_Exercise_: Retype, word for word, only the lines from the one containing "[0:01.00-0:02.00]" through the last line of the listing below. Pictures do not belong in the result.

Data for this exercise Start Marker

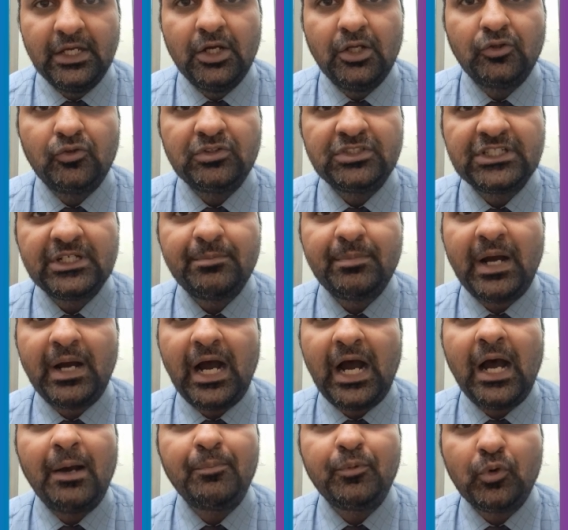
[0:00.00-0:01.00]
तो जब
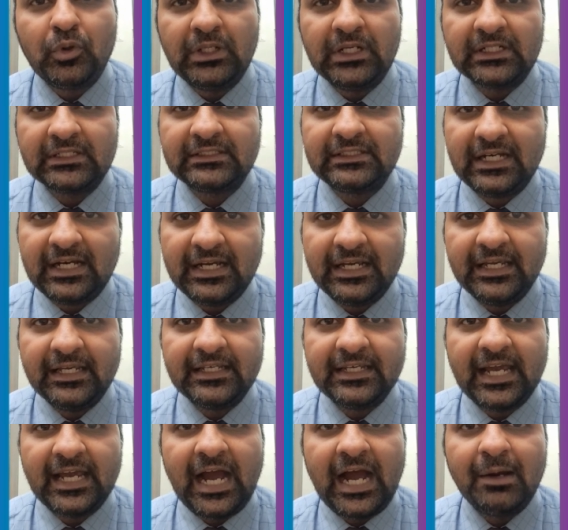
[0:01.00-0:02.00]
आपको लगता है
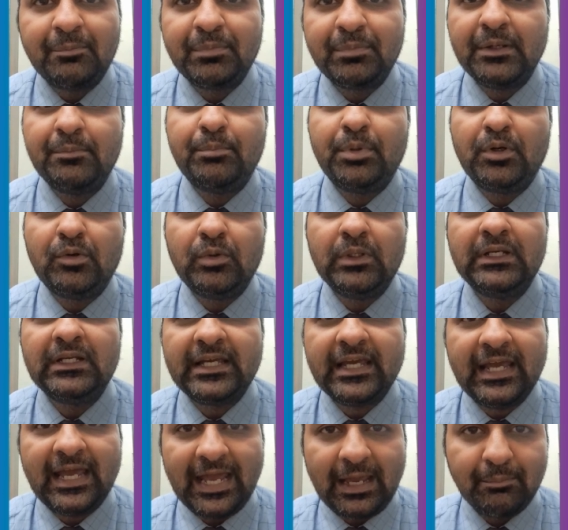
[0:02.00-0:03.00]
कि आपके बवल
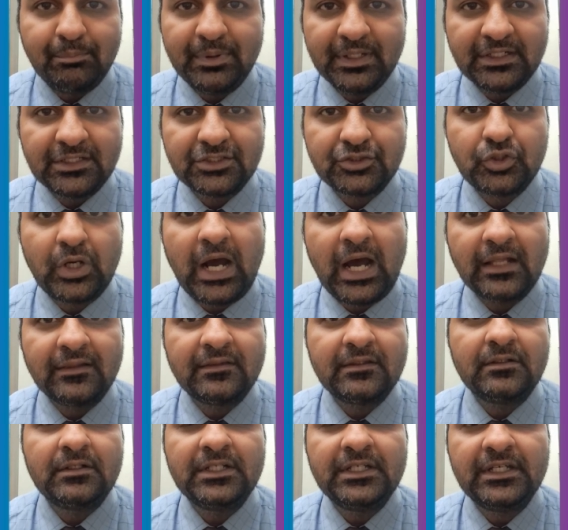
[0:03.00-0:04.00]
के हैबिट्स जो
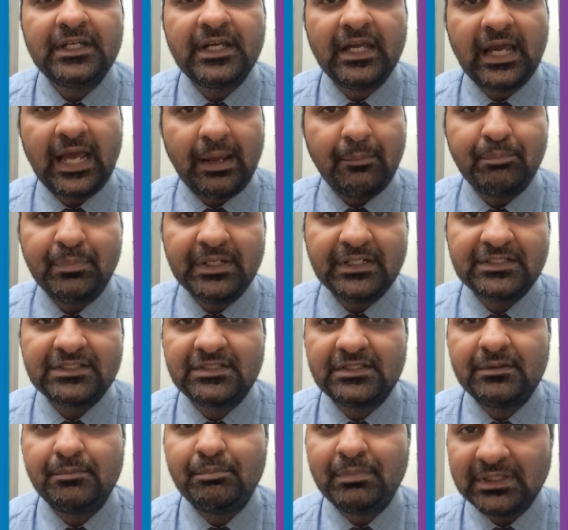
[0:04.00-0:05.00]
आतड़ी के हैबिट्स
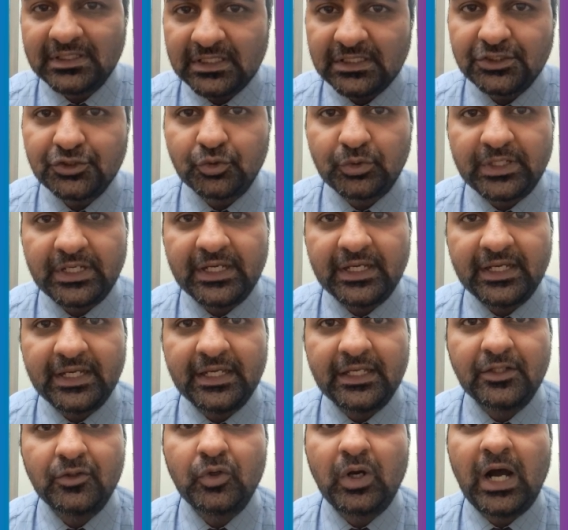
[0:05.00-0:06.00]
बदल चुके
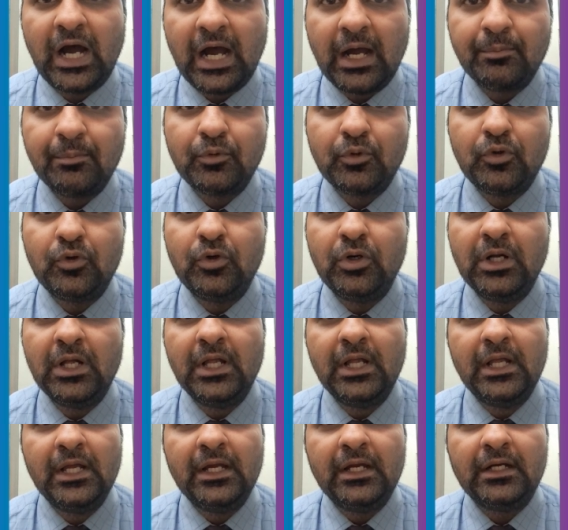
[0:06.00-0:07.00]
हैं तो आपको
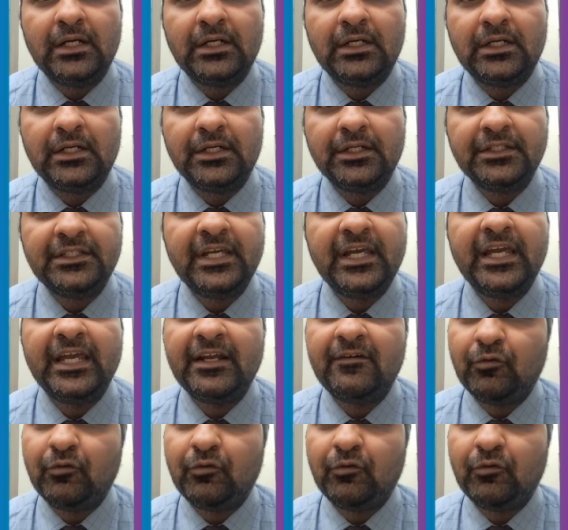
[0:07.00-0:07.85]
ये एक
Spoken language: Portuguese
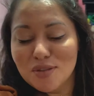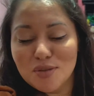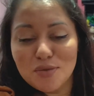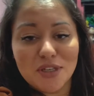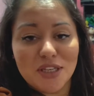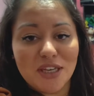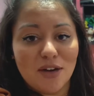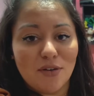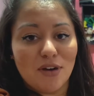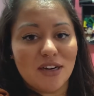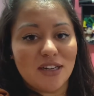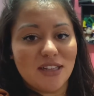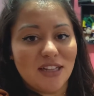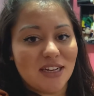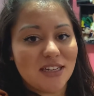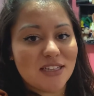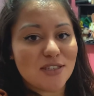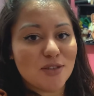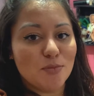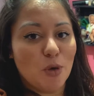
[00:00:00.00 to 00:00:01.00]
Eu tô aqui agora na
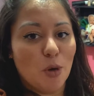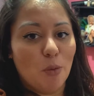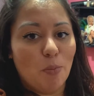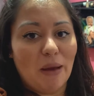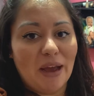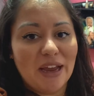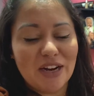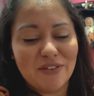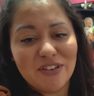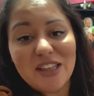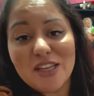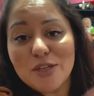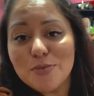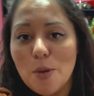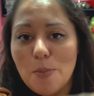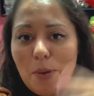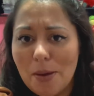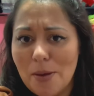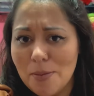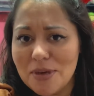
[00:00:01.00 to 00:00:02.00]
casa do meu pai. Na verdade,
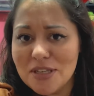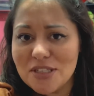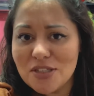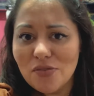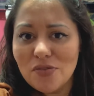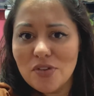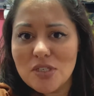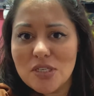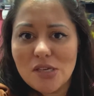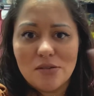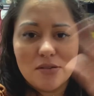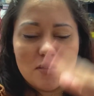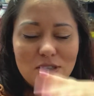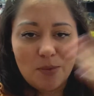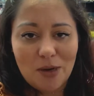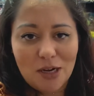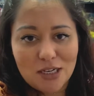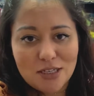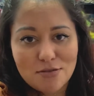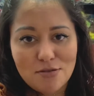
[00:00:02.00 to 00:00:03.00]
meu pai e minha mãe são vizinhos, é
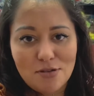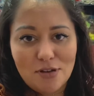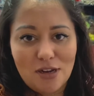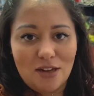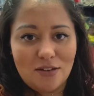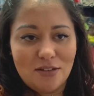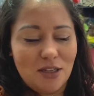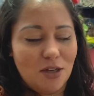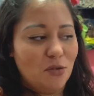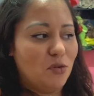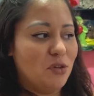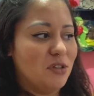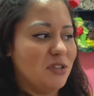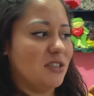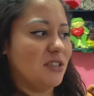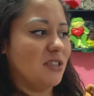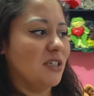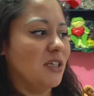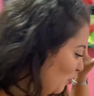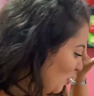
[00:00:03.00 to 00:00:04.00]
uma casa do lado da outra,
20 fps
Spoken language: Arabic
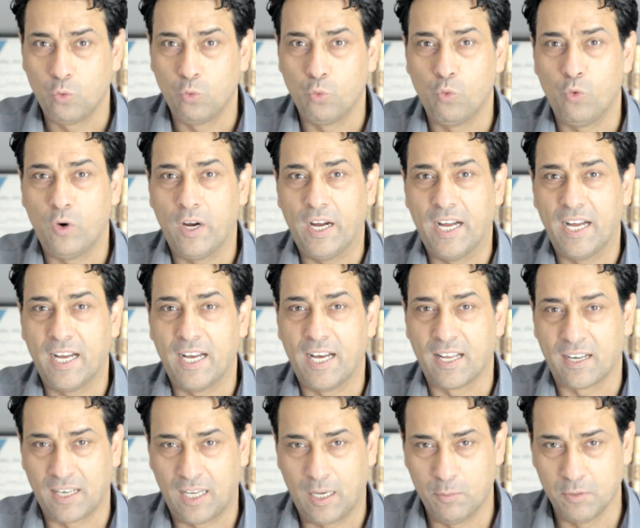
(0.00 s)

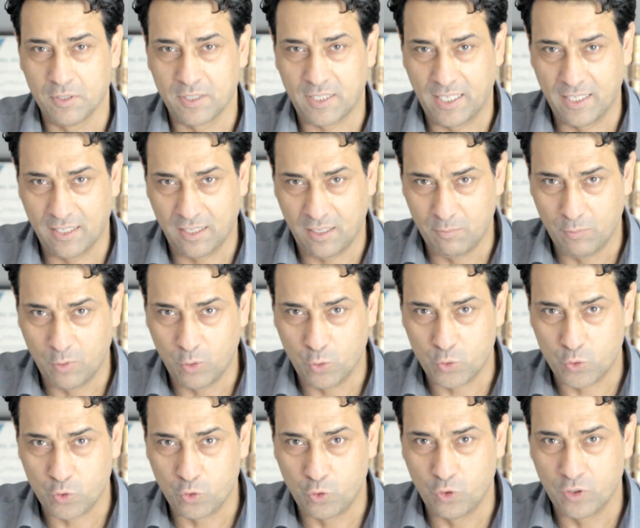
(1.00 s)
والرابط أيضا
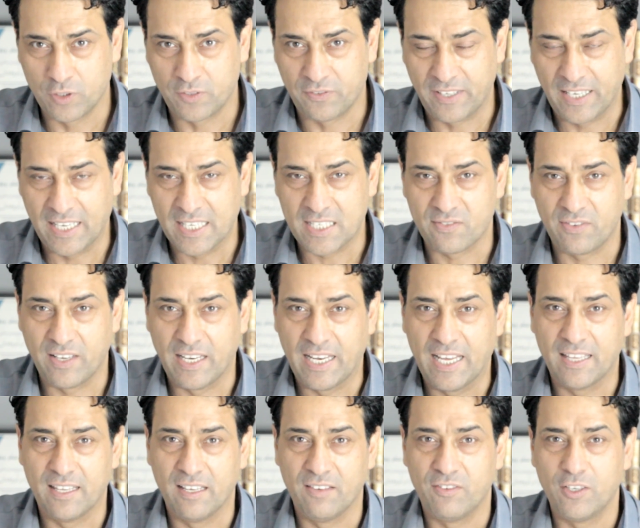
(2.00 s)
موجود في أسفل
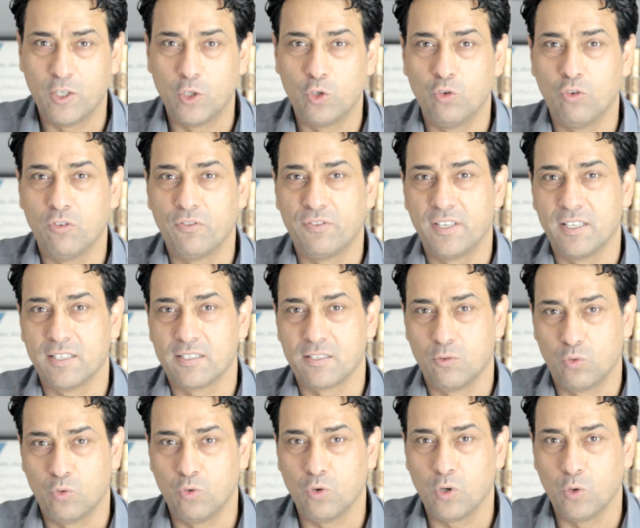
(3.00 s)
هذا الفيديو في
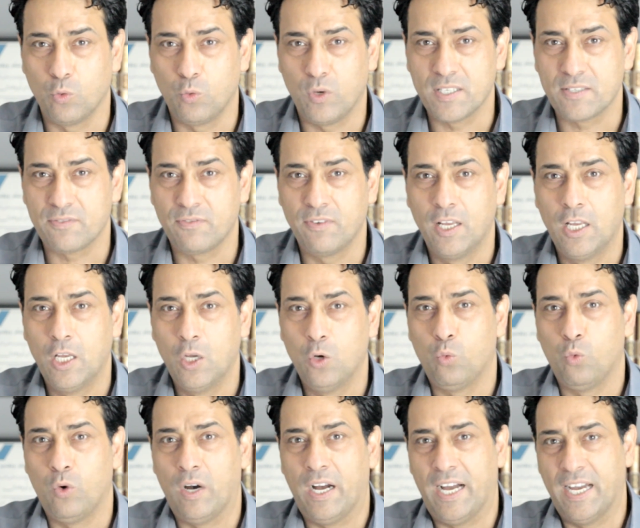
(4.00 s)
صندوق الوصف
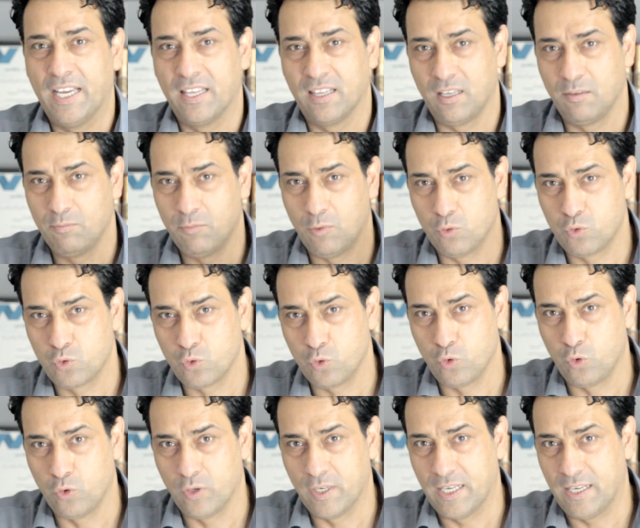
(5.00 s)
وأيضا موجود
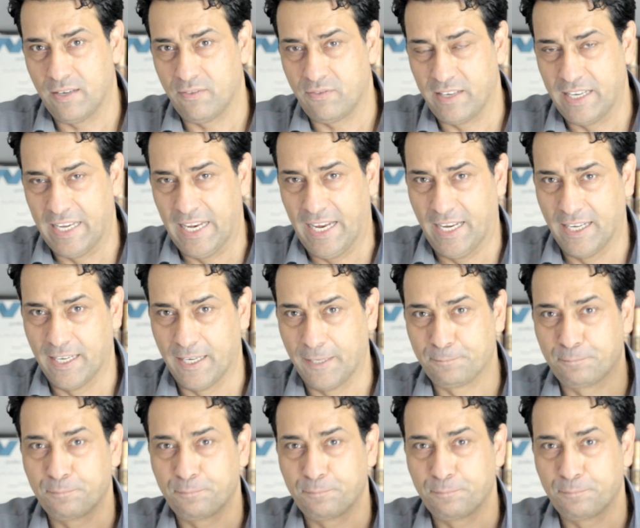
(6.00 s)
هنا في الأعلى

Data for this exercise End Marker

_Output_:
[0:01.00-0:02.00]
आपको लगता है
[0:02.00-0:03.00]
कि आपके बवल
[0:03.00-0:04.00]
के हैबिट्स जो
[0:04.00-0:05.00]
आतड़ी के हैबिट्स
[0:05.00-0:06.00]
बदल चुके
[0:06.00-0:07.00]
हैं तो आपको
[0:07.00-0:07.85]
ये एक
Spoken language: Portuguese
[00:00:00.00 to 00:00:01.00]
Eu tô aqui agora na
[00:00:01.00 to 00:00:02.00]
casa do meu pai. Na verdade,
[00:00:02.00 to 00:00:03.00]
meu pai e minha mãe são vizinhos, é
[00:00:03.00 to 00:00:04.00]
uma casa do lado da outra,
20 fps
Spoken language: Arabic
(0.00 s)

(1.00 s)
والرابط أيضا
(2.00 s)
موجود في أسفل
(3.00 s)
هذا الفيديو في
(4.00 s)
صندوق الوصف
(5.00 s)
وأيضا موجود
(6.00 s)
هنا في الأعلى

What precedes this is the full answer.